Comme si de rien n’était. Alors que planent encore et toujours la menace d’une motion de censure et le risque de la chute du gouvernement de Michel Barnier, le ministre de l’Intérieur, lui, trace sa route. Vendredi, Bruno Retailleau se trouvait dans le Pas-de-Calais aux côtés des élus locaux, et notamment du président de la région Hauts-de-France, Xavier Bertrand, sur le thème de la politique migratoire qui, a affirmé le premier flic de France, doit « changer » du tout au tout. « Je suis venu répondre à l’urgence et à m’engager sur des propositions », a-t-il martelé.

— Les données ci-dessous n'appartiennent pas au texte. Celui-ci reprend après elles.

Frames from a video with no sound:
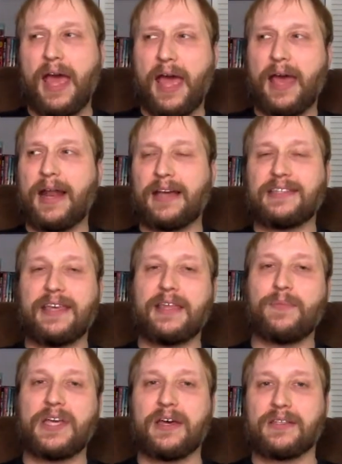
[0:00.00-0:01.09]
And I say that
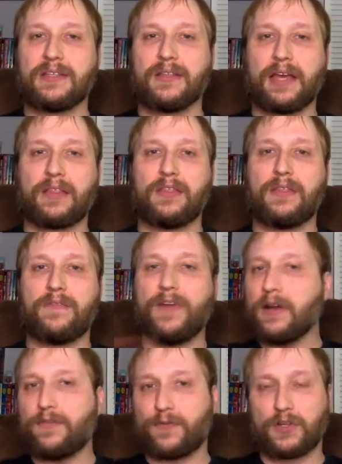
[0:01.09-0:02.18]
because, like, the
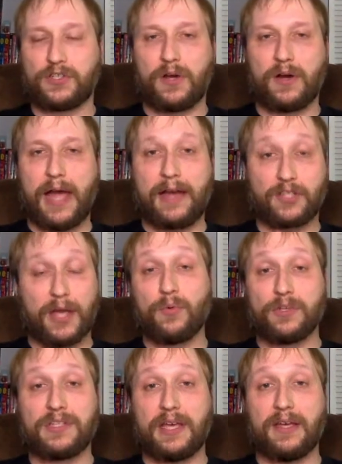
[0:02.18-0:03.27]
very first song, actually, I
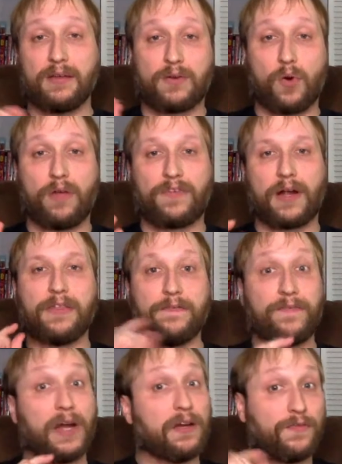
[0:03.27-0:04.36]
will say qualifier, the
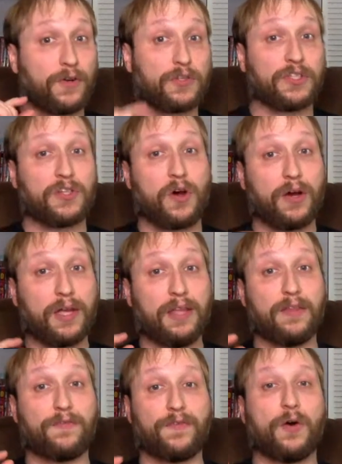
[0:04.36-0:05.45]
very first song in
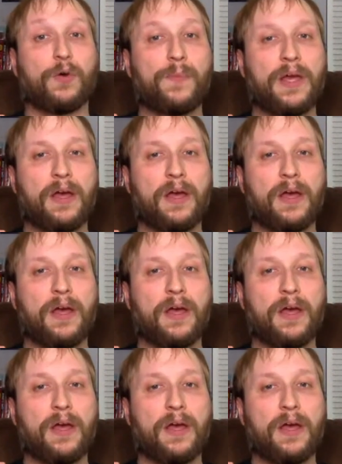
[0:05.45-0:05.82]
the film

La veille, il était auprès des forces de l’ordre, gendarmes et policiers, pour participer à une patrouille nocturne à Oye-Plage. « Je veux redire de façon très solennelle, je persiste et je signe : la polémique que j’ai déclenchée, en indiquant que l’immigration incontrôlée n’était pas une chance pour la France, je l’assume totalement. Ce n’est une chance ni pour la France ni pour les migrants », a jugé Bruno Retailleau.